The Federal Emergency Management Administration uses a curious phrase in its website’s description of the agency’s role in responding to Hurricane Sandy:
The entire federal family continues to lean forward to support the states, tribes and communities in their ongoing response efforts as they work to save lives. We also continue to work with the entire emergency management team, including with our state, tribal and local partners, the voluntary and faith-based community, the private sector, and we continue to encourage the public to be safe and listen to the direction of their state, tribal and local officials.
We understand that those who are anxious to return home following the storm, but we are asking for everyone to be patient and to wait for directions from their tribal and local officials.

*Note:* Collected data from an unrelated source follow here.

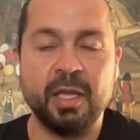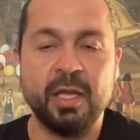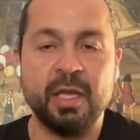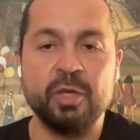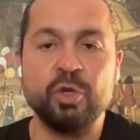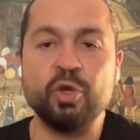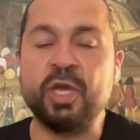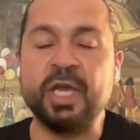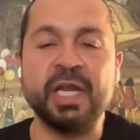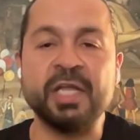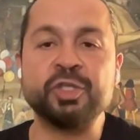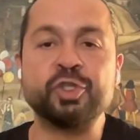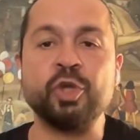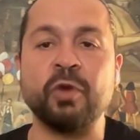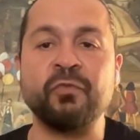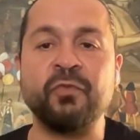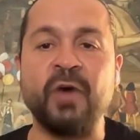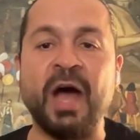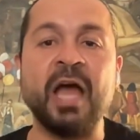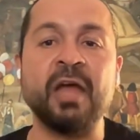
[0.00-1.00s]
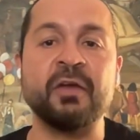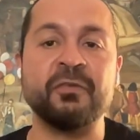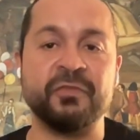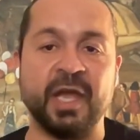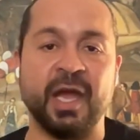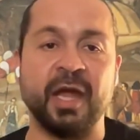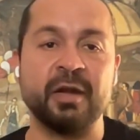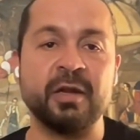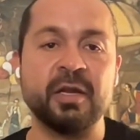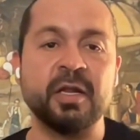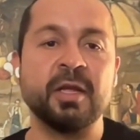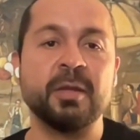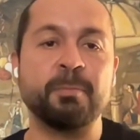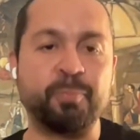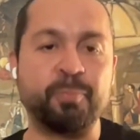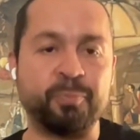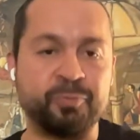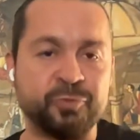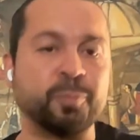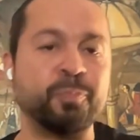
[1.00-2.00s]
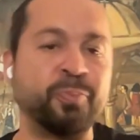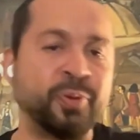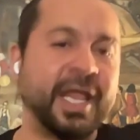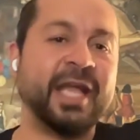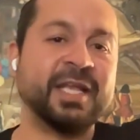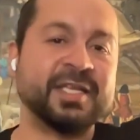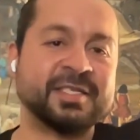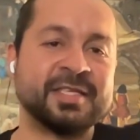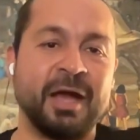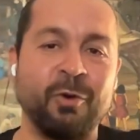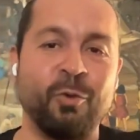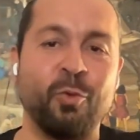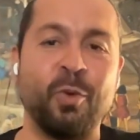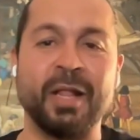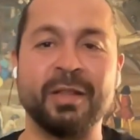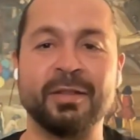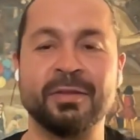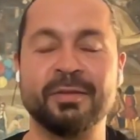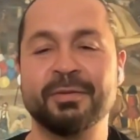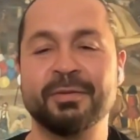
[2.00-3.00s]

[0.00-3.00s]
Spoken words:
You cannot survive there to play someone.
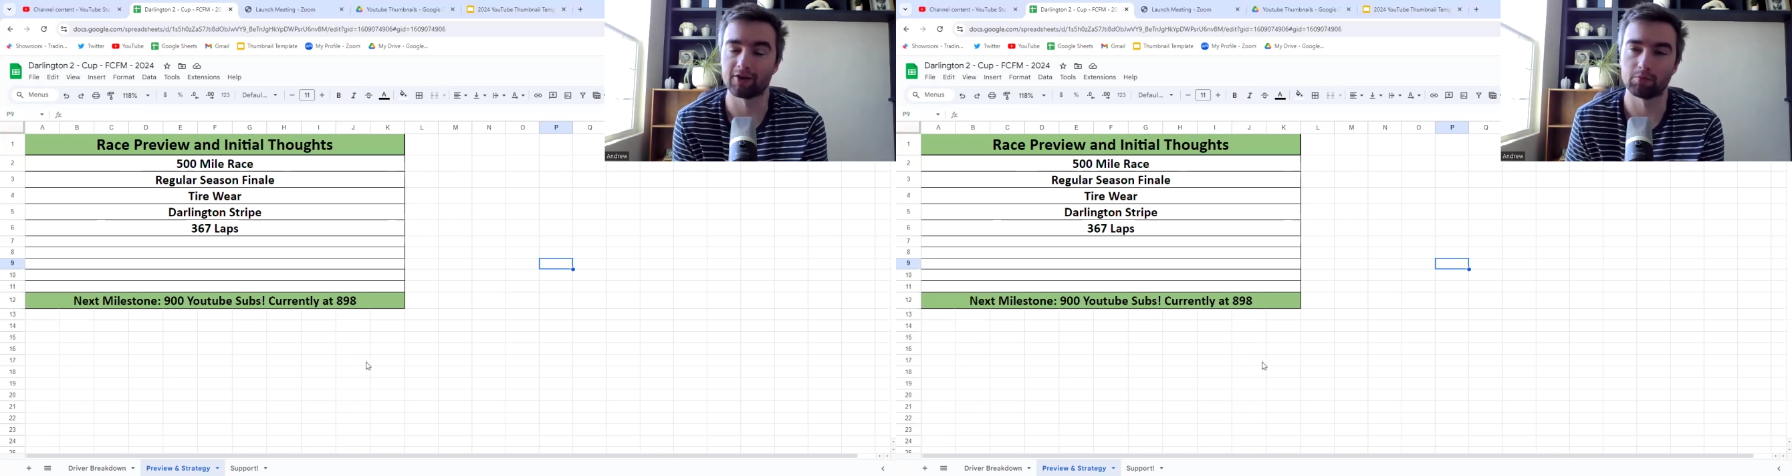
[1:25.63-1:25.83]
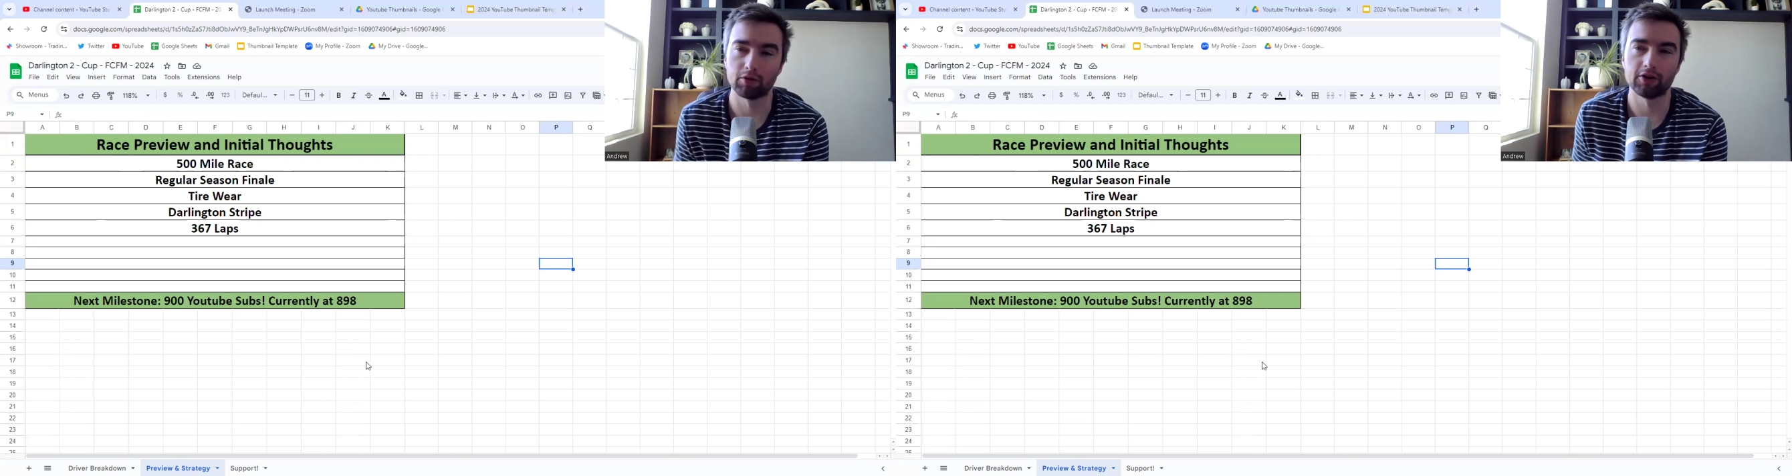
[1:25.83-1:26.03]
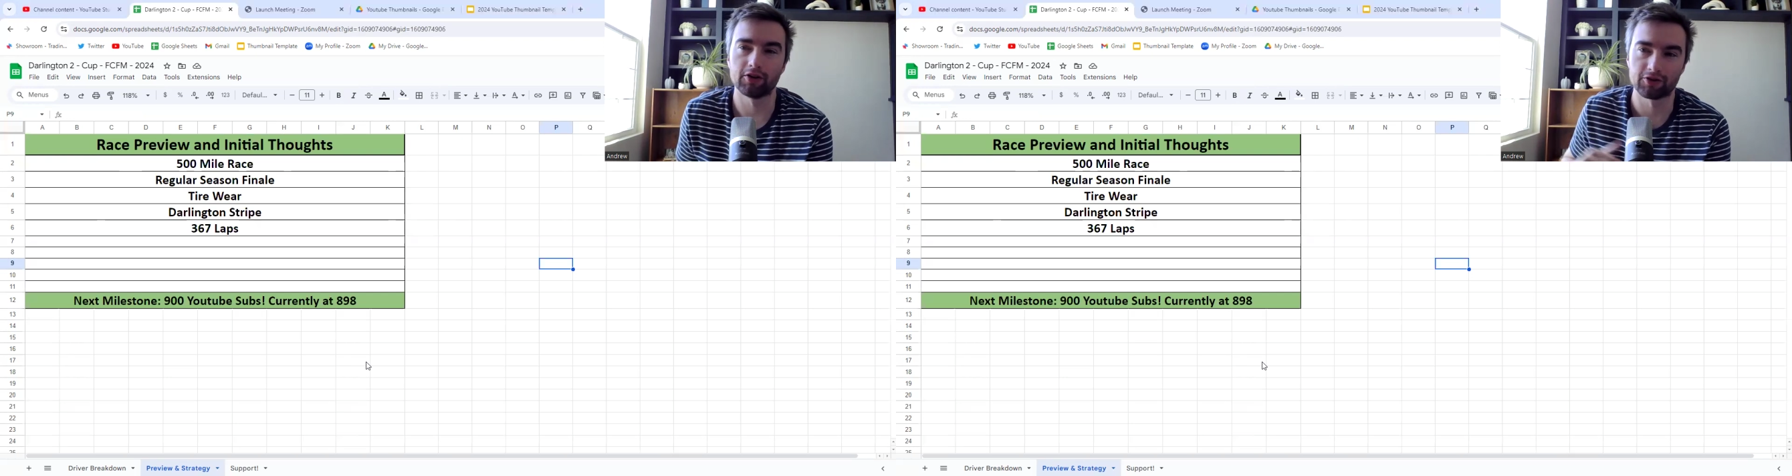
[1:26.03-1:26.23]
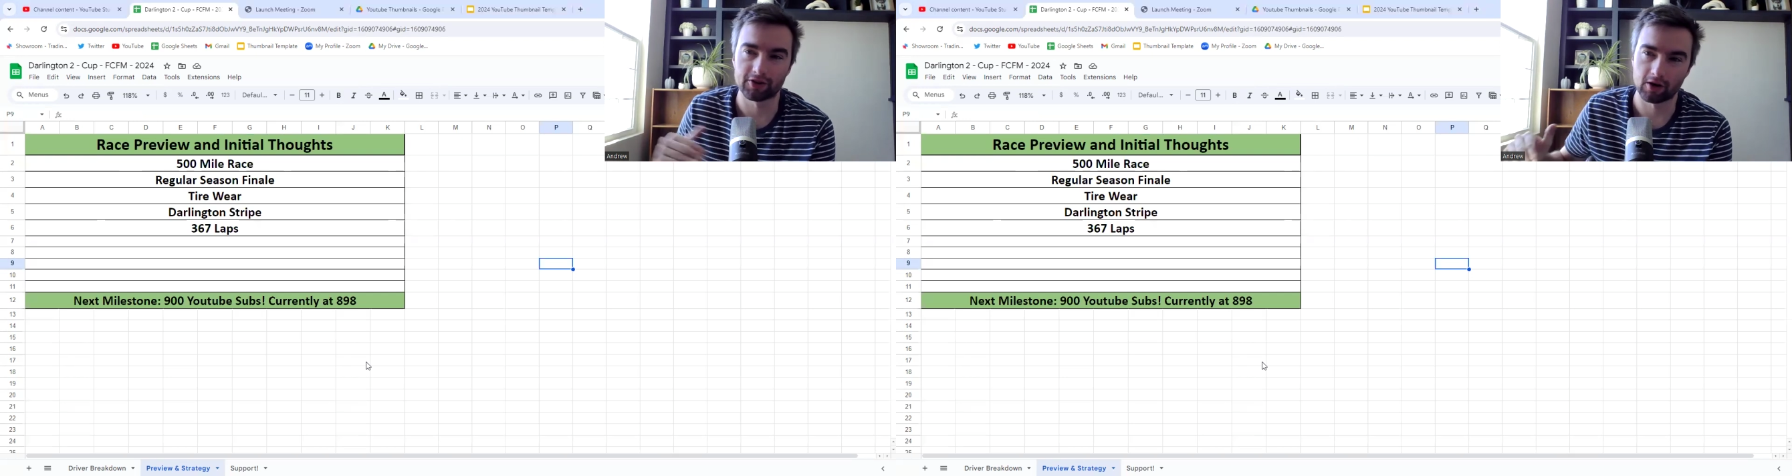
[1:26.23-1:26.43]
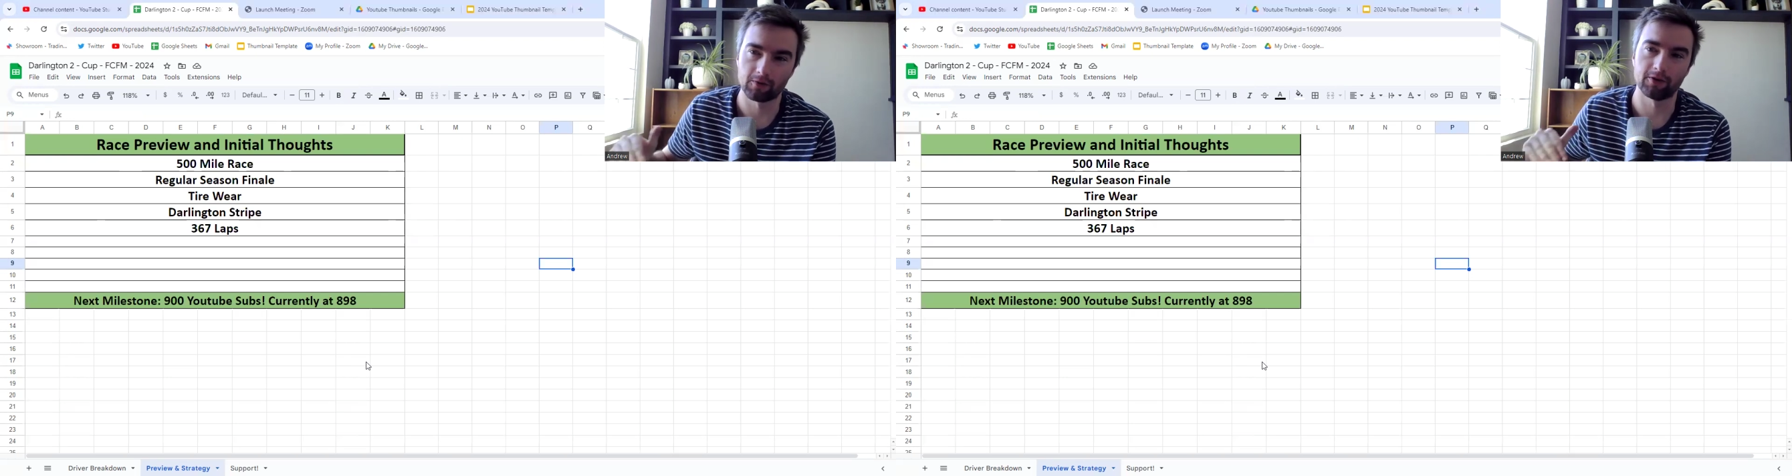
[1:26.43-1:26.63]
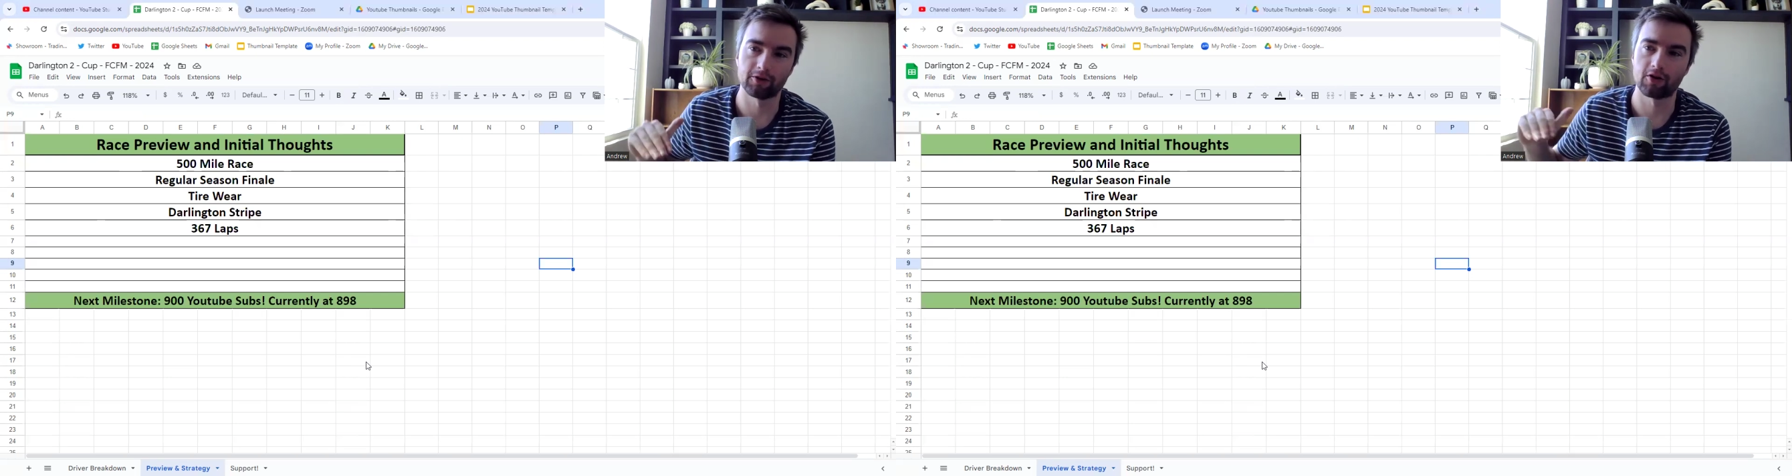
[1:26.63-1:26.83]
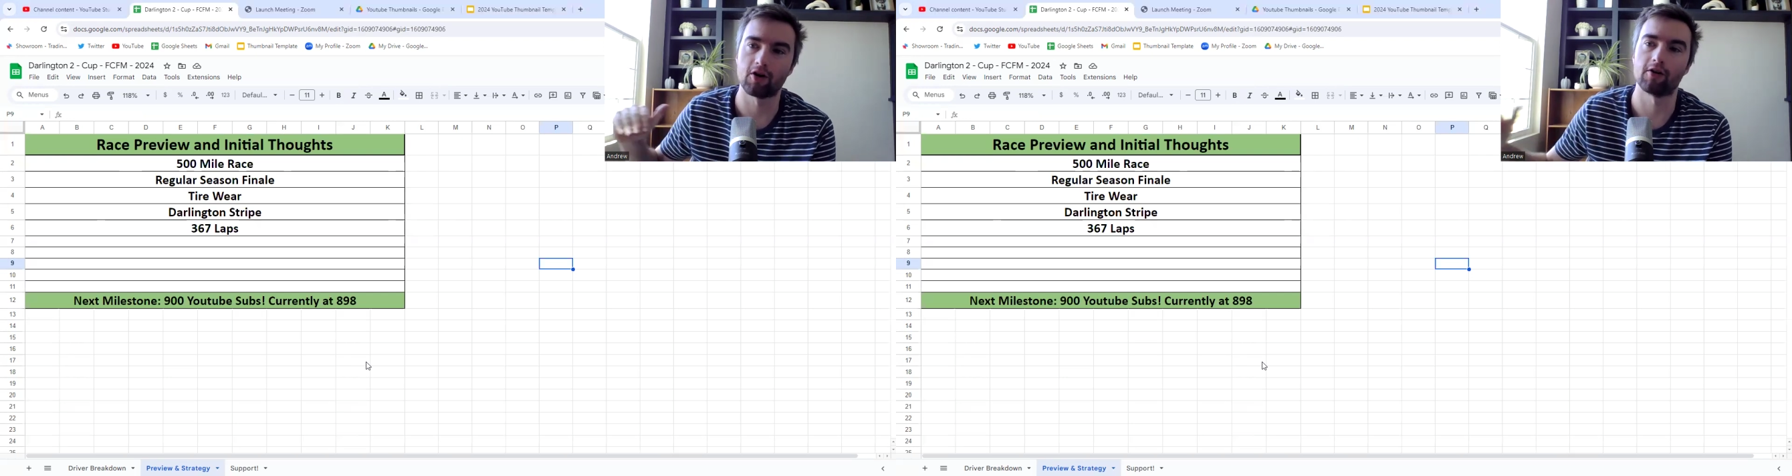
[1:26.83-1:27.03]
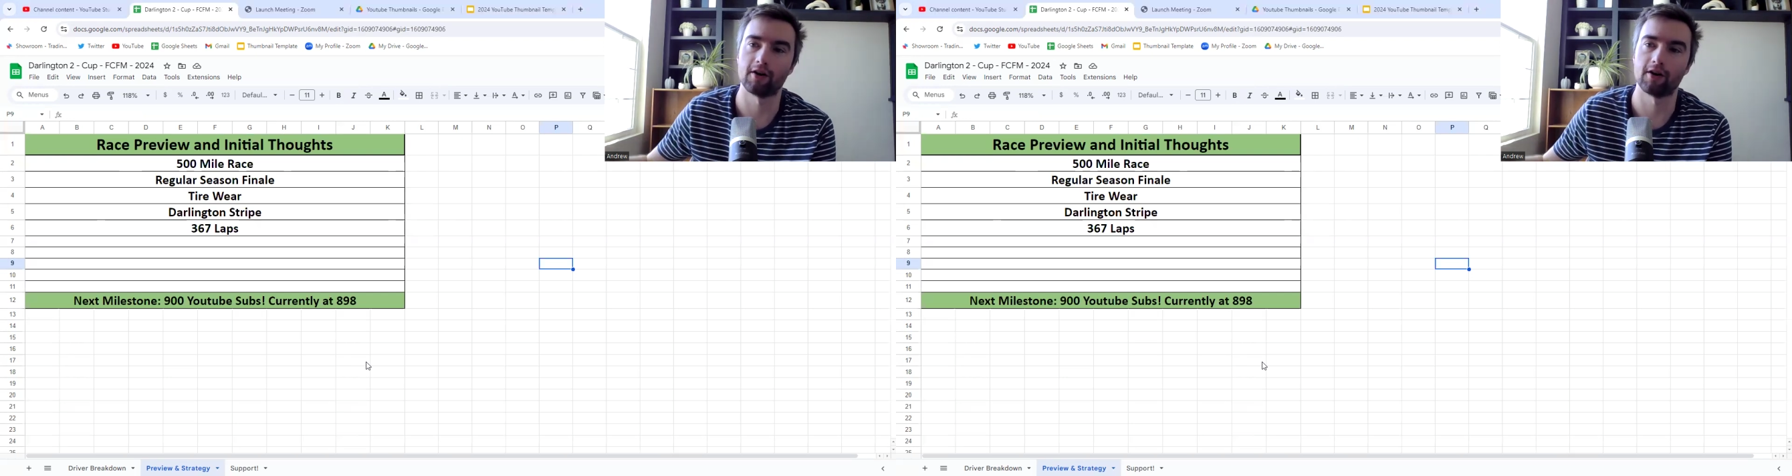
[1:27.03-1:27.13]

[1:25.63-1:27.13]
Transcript: you're putting yourself and your car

There may be hazardsthat prevent you from being able to return home such as downed power lines, road closures, roads or bridges that are impassable, and traffic lights not working.
The cable network MSNBC has used the phrase “Lean Forward” as its slogan for well over a year, and the Obama campaign adopted the phrase “Forward” as their slogan earlier this year.

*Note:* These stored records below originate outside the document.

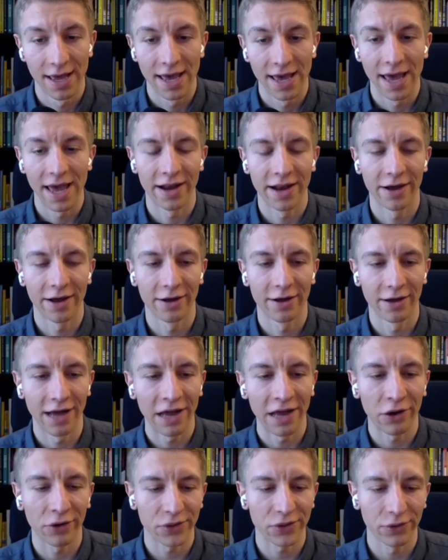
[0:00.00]
And uh,
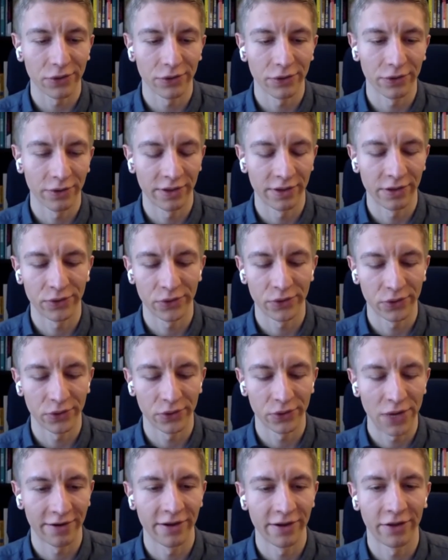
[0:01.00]
I also there
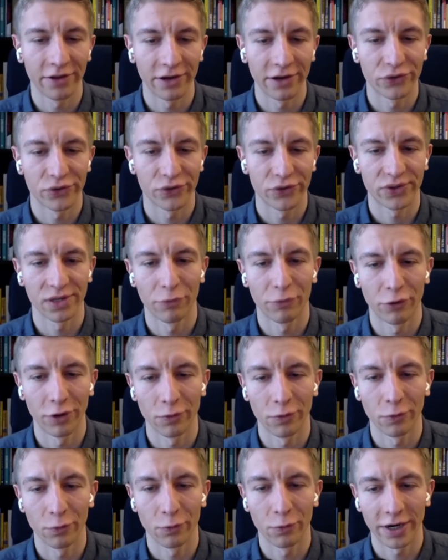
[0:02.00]
you had another interesting
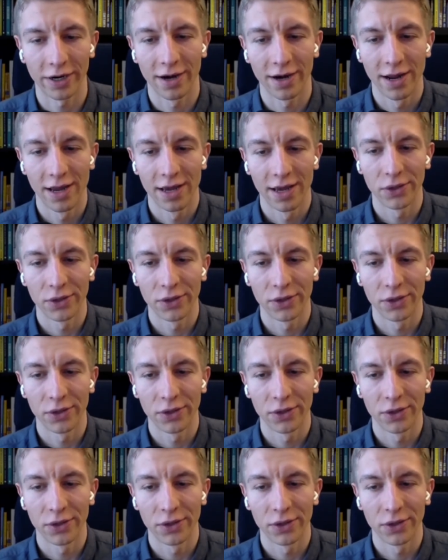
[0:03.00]
point where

While CNN has been pushing the meme of the “praiseworthy” new and improved FEMA, it’s hard to see what the agency has actually delivered on the ground to the residents of Staten Island, New Jersey, and Long Island, where food, gas, electric power, and shelter shortages continue to persist. CNN’s article consists primarily of quotes from bureaucrats and politicians patting themselves on the back, without a word from the disgruntled victims of Hurricane Sandy suffering without food, power, and water:
“This is the all-new FEMA, and the leadership is very, very good, very focused,” said Dr. Irwin Redlener, a pediatrician and director of the National Center for Disaster Preparedness at Columbia University’s Mailman School of Public Health. “They’re doing an excellent job.”
Even in the highly charged political environment days before the U.S. elections, FEMA won plaudits from governors of both parties. New Jersey’s Chris Christie, whose state bore the brunt of the storm, told CBS News on Tuesday that “cooperation has been great with FEMA here on the ground,” while Delaware’s Jack Markell told CNN that people in his state have been “really, really impressed by the response of FEMA.” Christie is a Republican; Markell, a Democrat…
The agency is now aimed at “leaning forward,” moving supplies like food, water, generators, blankets and cots into an expected disaster zone ahead of time, said Lockwood, the deputy emergency management director in New Hartford, Connecticut.
The FEMA policy may be to “lean forward,” to advance the notion that they’ve established a rapid-response inventory delivery system, but most of those previously staged critical supplies have yet to make it to Staten Island, New Jersey, and Long Island.
Sounding like a typical bureaucrat comfortable in the world of creating red tape, FEMA Administrator Fugate unsuccessfully attempted to explain why his agency’s vaunted “leaning forward” strategy had failed to deliver any actual on the ground assistance –food, water, or power generators–to desperate residents of Staten Island for three full days after Hurricane Sandy hit:
President Obama appeared with New Jersey Governor Chris Christie Wednesday and promised to cut away all the bureaucratic red tape that he anticipated might slow down emergency responses to Hurricane Sandy: “We are not going to tolerate red tape, we are not going to tolerate bureaucracy.”
Increasingly, however, the Obama administration’s weak response on the ground to Hurricane Sandy is being looked at as not much different from the Bush administration’s response to Hurricane Katrina seven years ago in New Orleans.
The main difference?
The mainstream media is focused on the press conferences held by the Obama administration and politicians while under-reporting the recovery failures on the ground.